Ever since the COVID-19 pandemic forced Tulane University professors to move their teaching responsibilities from the classroom to their computers, Justin and Edith Wolfe knew they would have to get creative if they wanted to stay sane.
They were confident they could master this new normal as academics. But as parents of children, Maceo, 7, and Mose, 13, also learning from home, they wondered if they would survive the predicted pandemonium.
Nearly seven weeks later, the Wolfes are proclaiming victory.
"The nature of the current reality forces me to share my commitment to Tulane, my students and my family. So far I think we are making that work."
Edith Wolfe, assistant director for undergraduate programs at the Stone Center for Latin American Studies
“Things are good,” said Justin Wolfe, the William Arceneaux Professor of Latin American History. ”We feel unbelievably fortunate compared to so many in the community who are struggling to make ends meet and finding themselves having to risk their health by going out just to get by.”
“As a family, we try to keep a routine,” said Edith Wolfe, assistant director for undergraduate programs at the Stone Center for Latin American Studies. “We walk the dog together at the same time, we eat lunch at the same time, I do an art project with our 7-year-old after lunch and we all try to get out in the fresh air for an hour or so before dinner.”
That doesn’t mean the Wolfe household is without its challenges. While Mose, a seventh-grader, is fairly independent when it comes to school work, Maceo needs much more attention and supervision. It’s time consuming, Edith said, but she and Justin try to pull double duty – alternating in watching over Maceo while doing their own class preparation.
Edith is teaching Women, Community and the Arts in Latin America this semester, while Justin is teaching courses in Latin American history. The couple starts each day at 7 a.m. with an online writing group composed of academics and non-academics from all over the country.
“Many have a relation to Tulane, one way or another,” Edith said. “We check in and introduce ourselves, write for an hour, check in in small groups to discuss our progress and challenges midway through, write for another hour, then check out. It has been fantastic in providing routine and sanity.”

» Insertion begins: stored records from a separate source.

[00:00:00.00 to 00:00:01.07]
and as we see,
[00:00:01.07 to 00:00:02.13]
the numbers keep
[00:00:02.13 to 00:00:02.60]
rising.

While teaching via Zoom has not been ideal, they have found ways to make it work. Edith’s class, for example, was scheduled to travel to Oaxaca, Mexico over spring break to curate an exhibition for the Newcomb Art Museum (NAM).

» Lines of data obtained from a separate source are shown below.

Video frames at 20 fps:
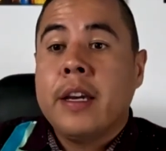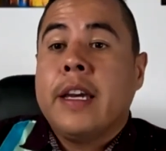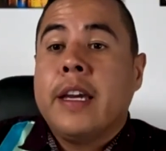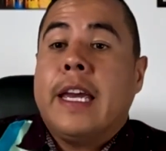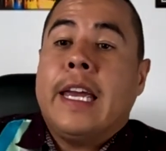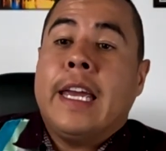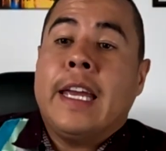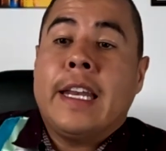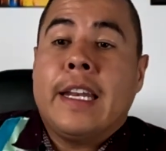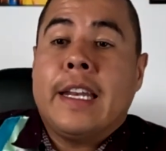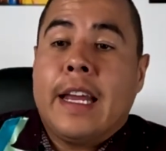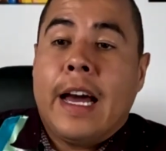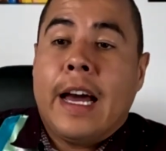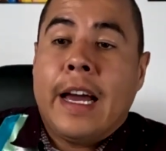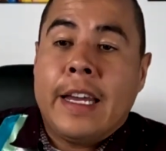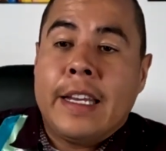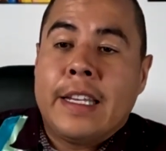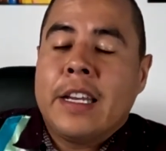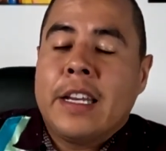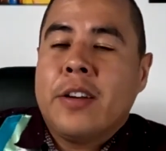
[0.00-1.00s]

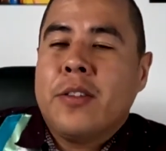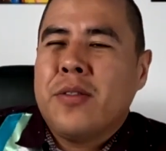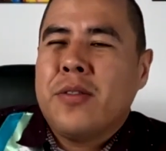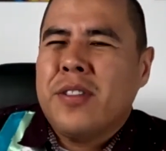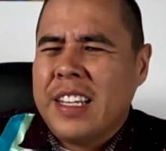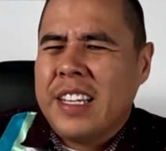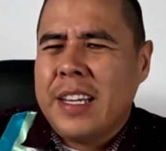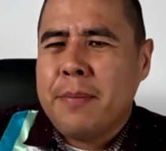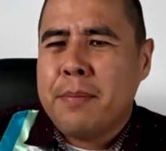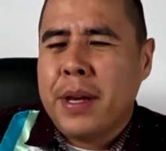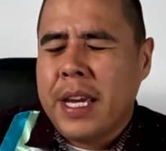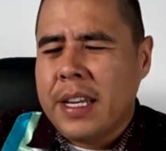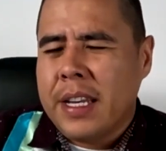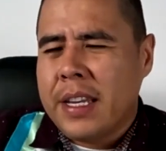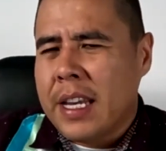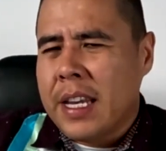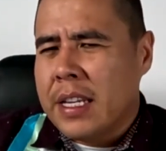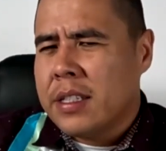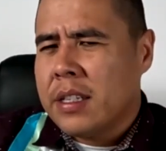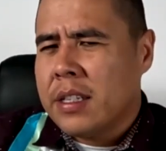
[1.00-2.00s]
I didn't really pay
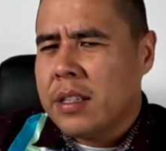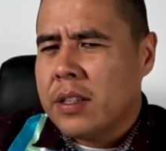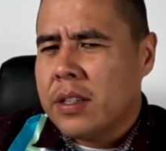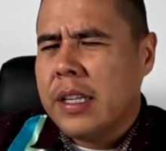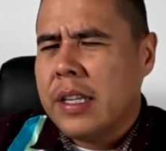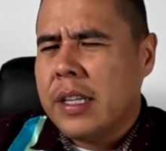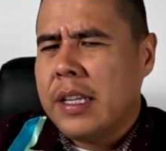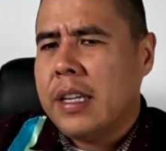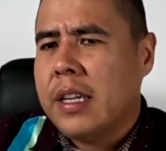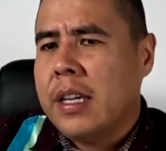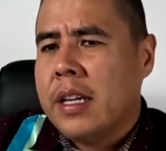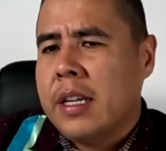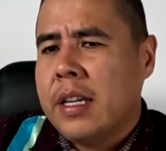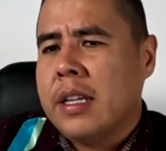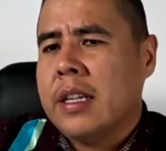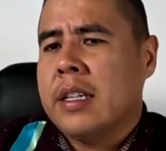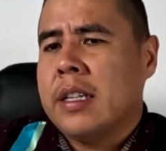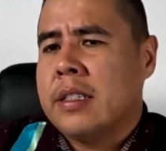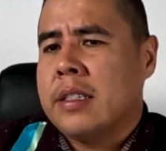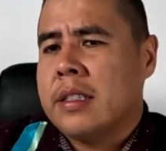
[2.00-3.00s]
attention to it,
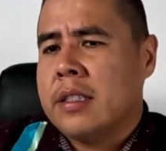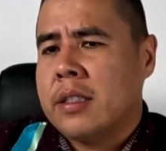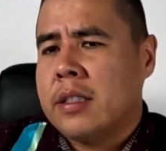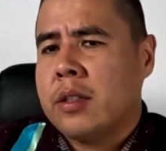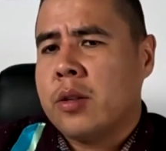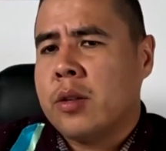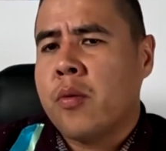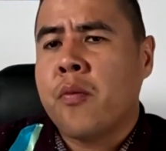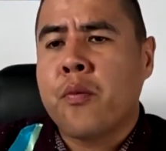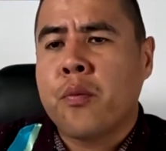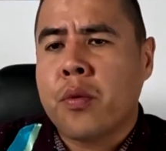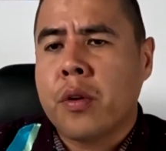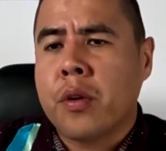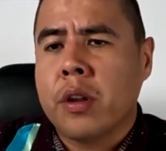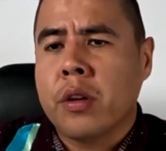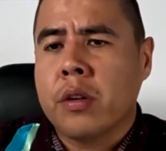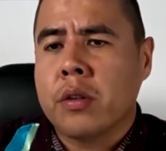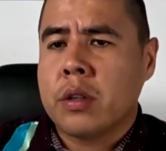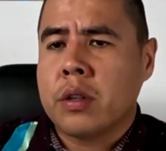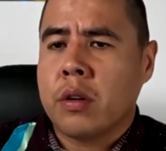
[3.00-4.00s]
because for
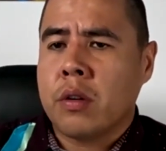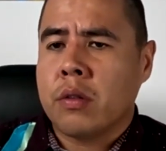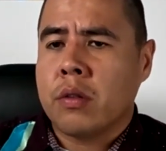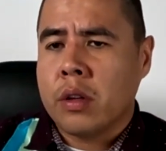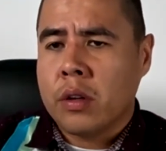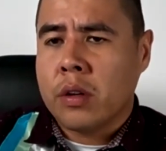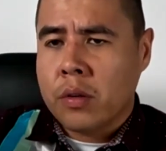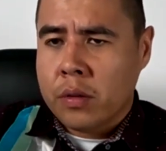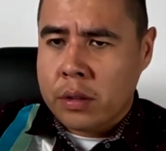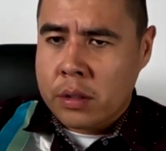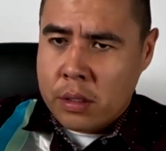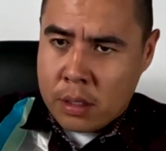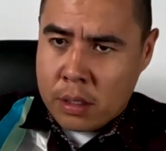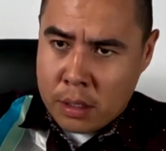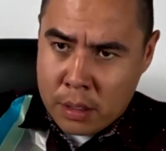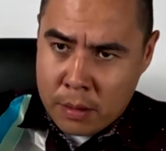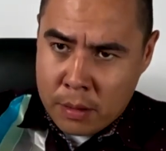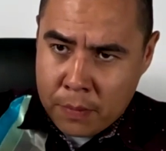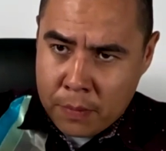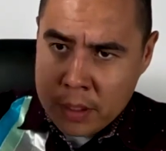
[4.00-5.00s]
those who don't know, it's
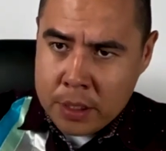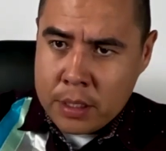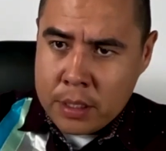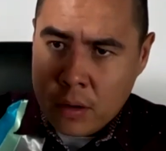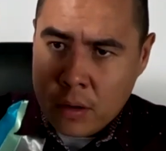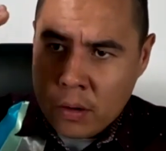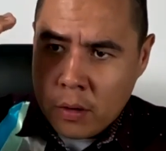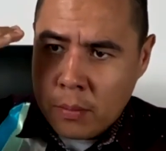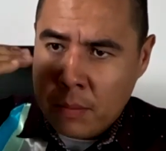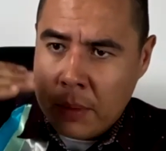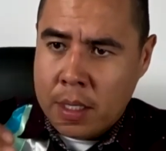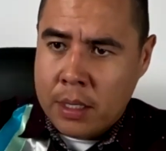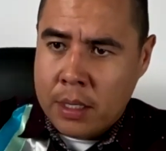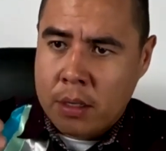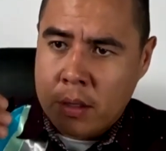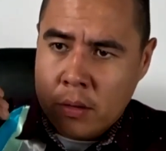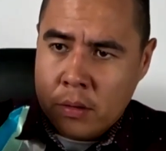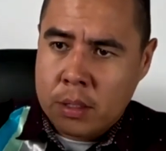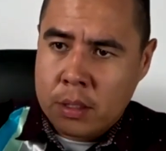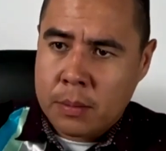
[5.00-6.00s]
the physical,
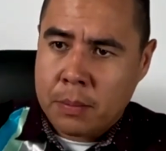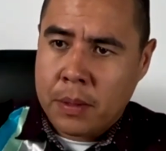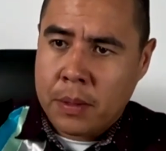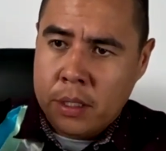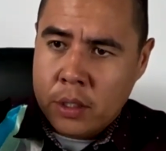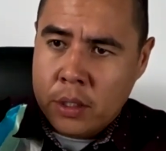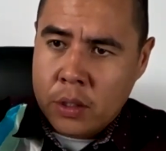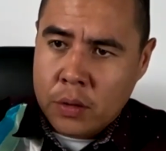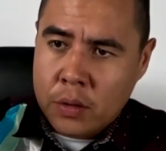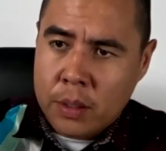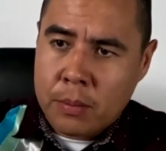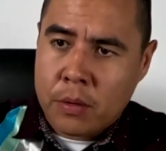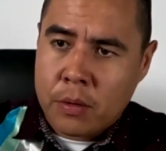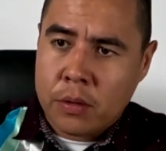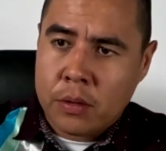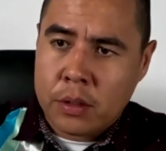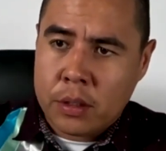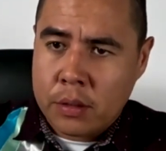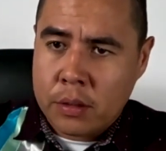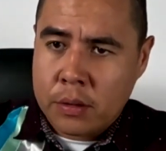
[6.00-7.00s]
mental, spiritual,
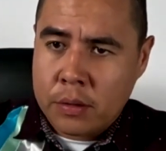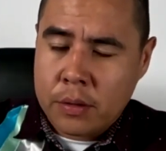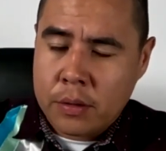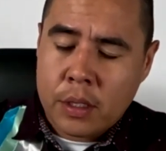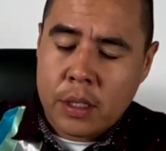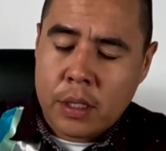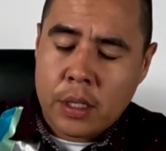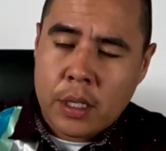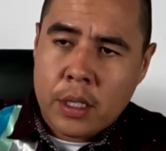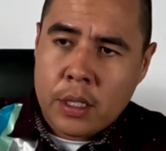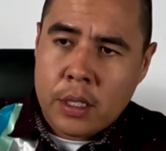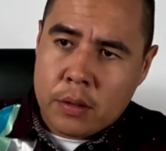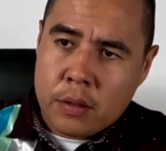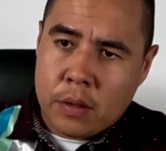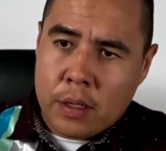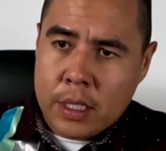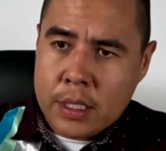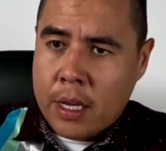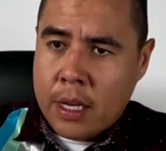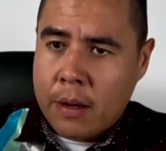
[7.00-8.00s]
emotional. So
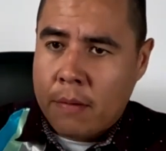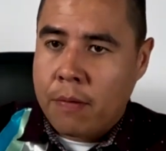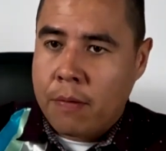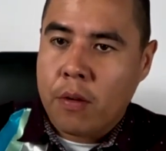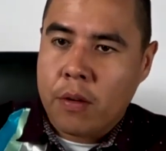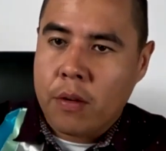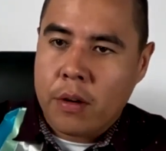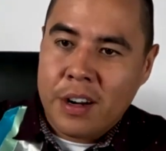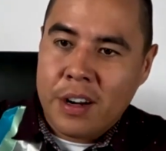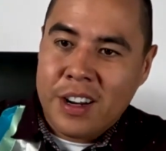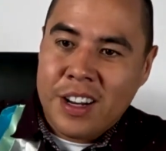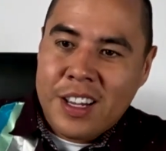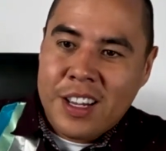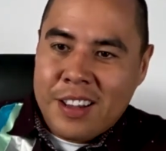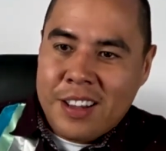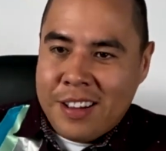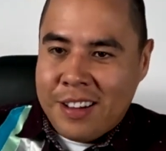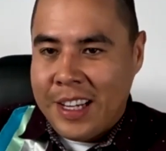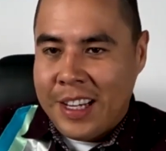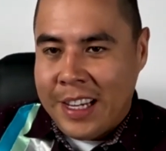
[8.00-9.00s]
that's that four.
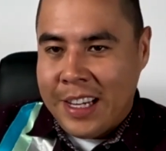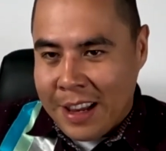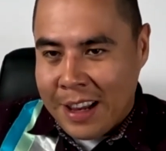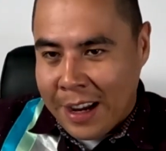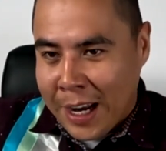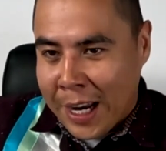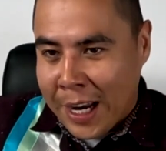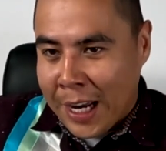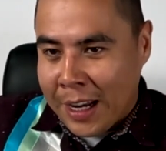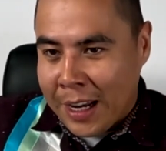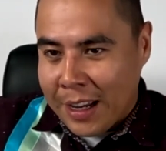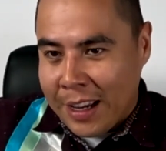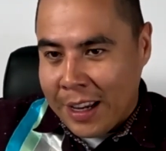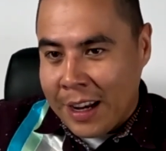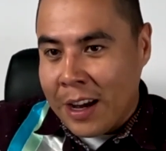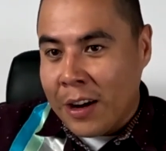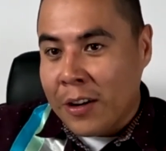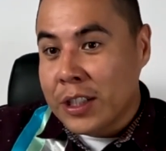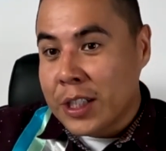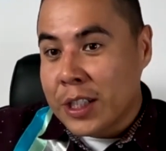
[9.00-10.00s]
And I
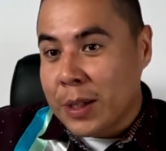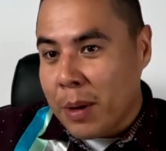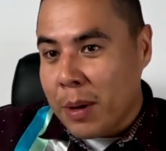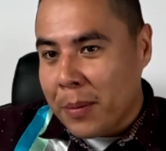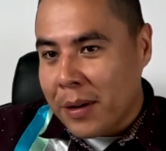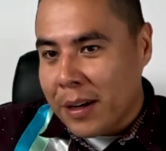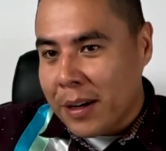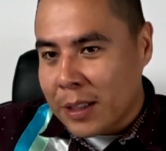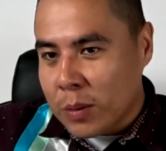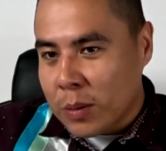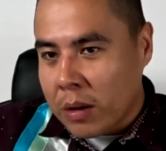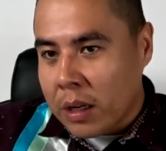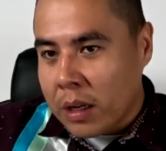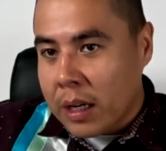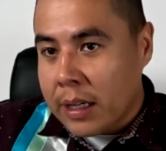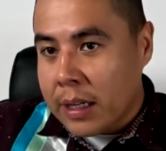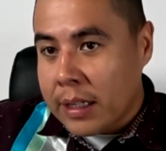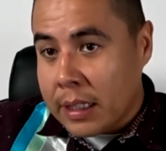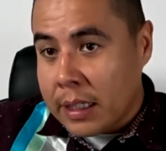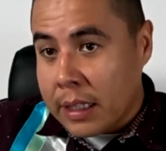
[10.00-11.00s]
always remember this one
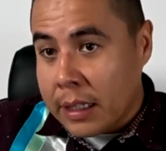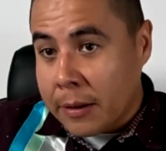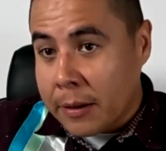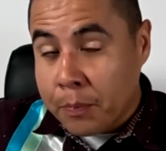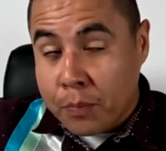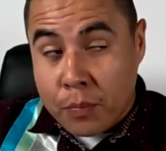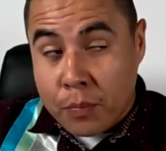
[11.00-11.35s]
guy. He's like,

“Now we are teaching them about museum principles and they’ll curate a virtual exhibition,” she said. “The Museum staff has really come to bat and are helping the class mount an on-line exhibition instead of the physical one the kids would have organized. The students are communicating with our partners in Oaxaca and conducting group research. This will be the only exhibition the NAM inaugurates in the foreseeable future, so it’s a big deal – for us and them.”
They also make time for students to express their emotions and feelings as they deal with everything from missing campus life and their friends to worrying about loved ones who are either on the front lines of the pandemic or who have contracted the virus themselves.
“Most seem to be coping well enough, but I can tell that some are struggling because of quarantine issues or cases of Covid-19 in their extended families,” Justin said. “I try to make sure we have space to talk about whatever they need and to let them know it’s OK to ask for help and to take care of themselves. The pressure of school is hard enough as it is, but add in the fear, isolation and uncertainty, and for some it may be nearly unbearable.”